» **Assignment**
Repeat only the lines below from the one containing "[152.15-153.15s]" through the one containing "Transcript, with fillers: Give", inclusive, exactly as written.

» **Data for this exercise**
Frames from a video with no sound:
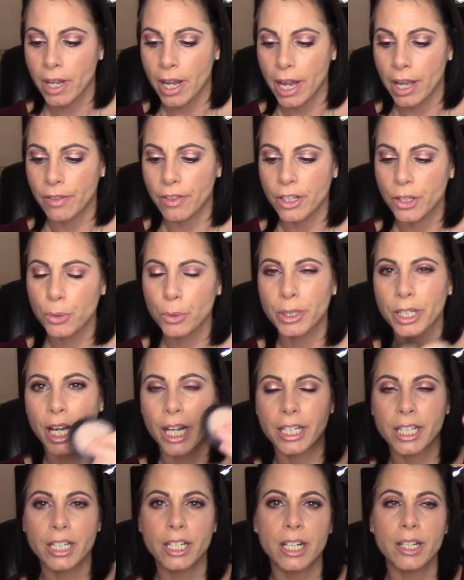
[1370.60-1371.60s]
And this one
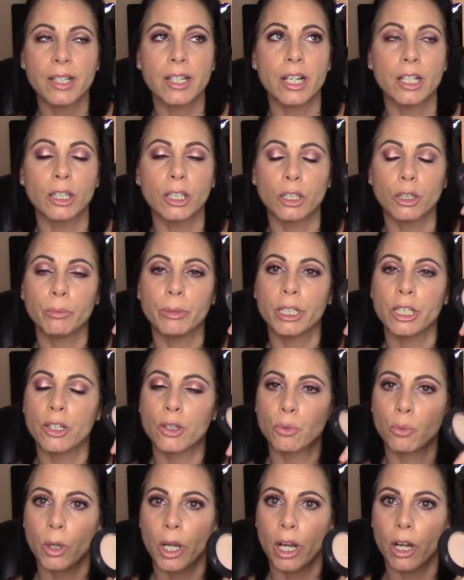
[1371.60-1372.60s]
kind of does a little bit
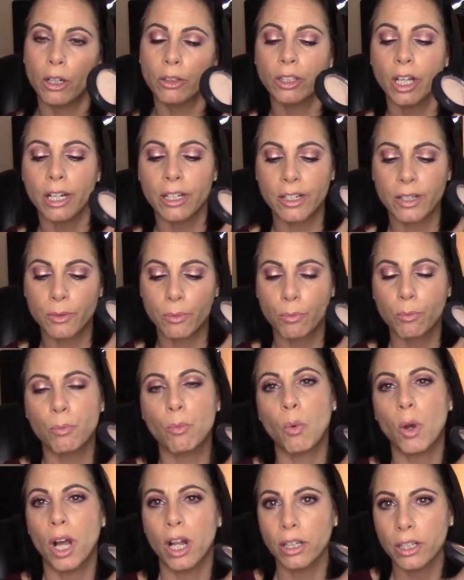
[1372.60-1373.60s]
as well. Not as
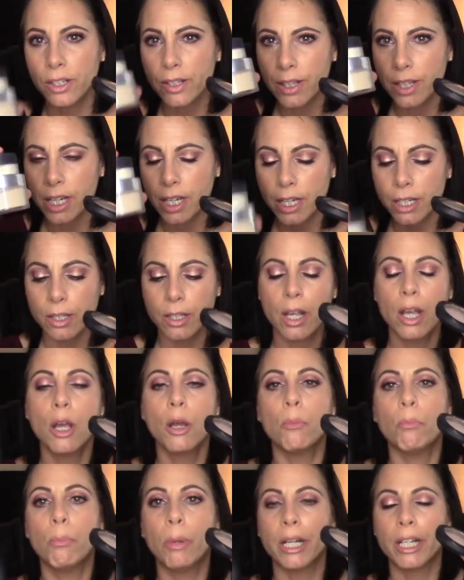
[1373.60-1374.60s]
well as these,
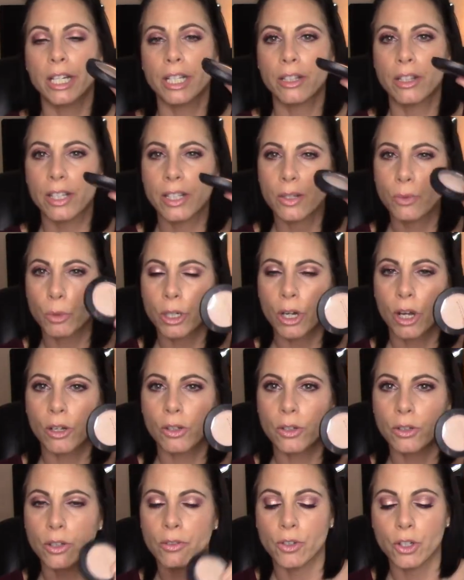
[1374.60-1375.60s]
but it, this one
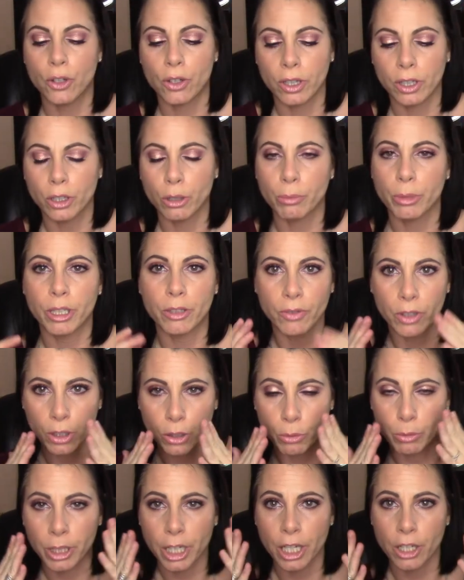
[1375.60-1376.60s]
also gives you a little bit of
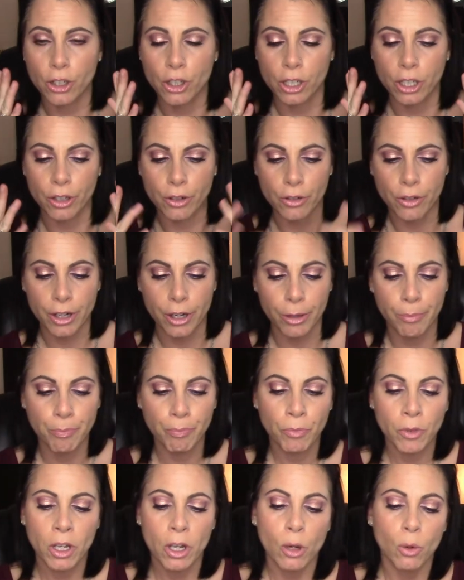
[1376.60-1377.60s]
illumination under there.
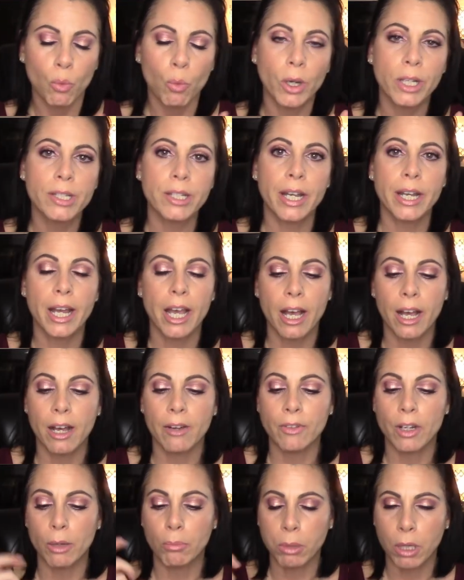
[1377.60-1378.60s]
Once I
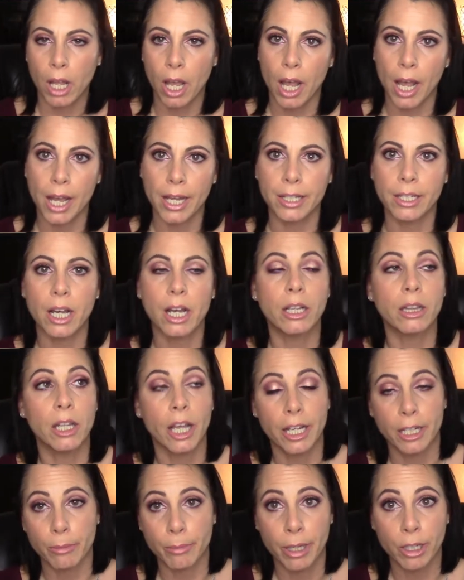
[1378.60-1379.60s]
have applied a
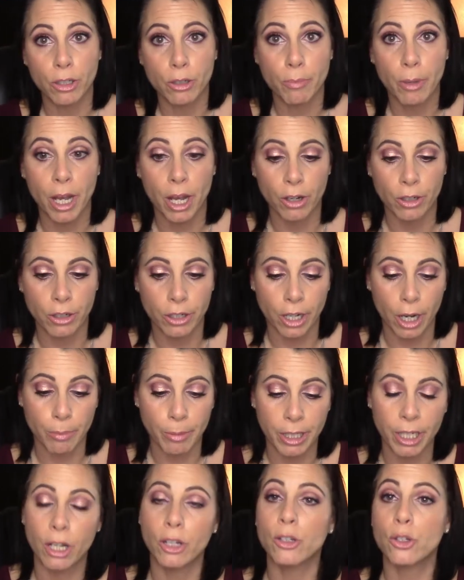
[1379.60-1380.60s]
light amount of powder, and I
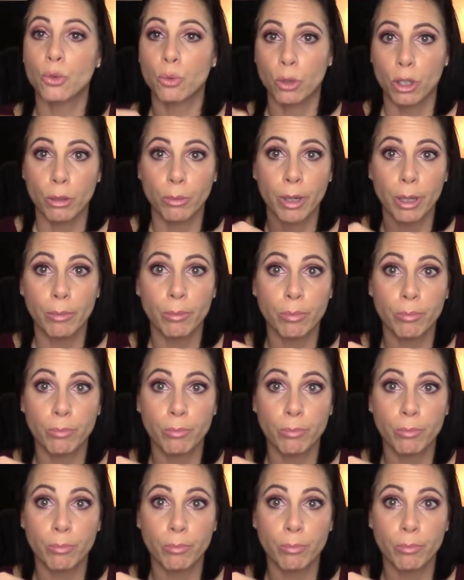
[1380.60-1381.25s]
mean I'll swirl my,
==
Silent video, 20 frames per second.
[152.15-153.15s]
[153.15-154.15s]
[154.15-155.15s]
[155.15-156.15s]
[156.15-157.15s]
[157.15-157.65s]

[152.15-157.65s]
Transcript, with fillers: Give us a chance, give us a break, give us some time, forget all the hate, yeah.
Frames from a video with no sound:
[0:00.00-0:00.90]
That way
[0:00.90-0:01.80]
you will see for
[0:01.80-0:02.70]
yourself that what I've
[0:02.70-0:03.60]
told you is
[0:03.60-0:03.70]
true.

» **Result**
[152.15-153.15s]
[153.15-154.15s]
[154.15-155.15s]
[155.15-156.15s]
[156.15-157.15s]
[157.15-157.65s]

[152.15-157.65s]
Transcript, with fillers: Give us a chance, give us a break, give us some time, forget all the hate, yeah.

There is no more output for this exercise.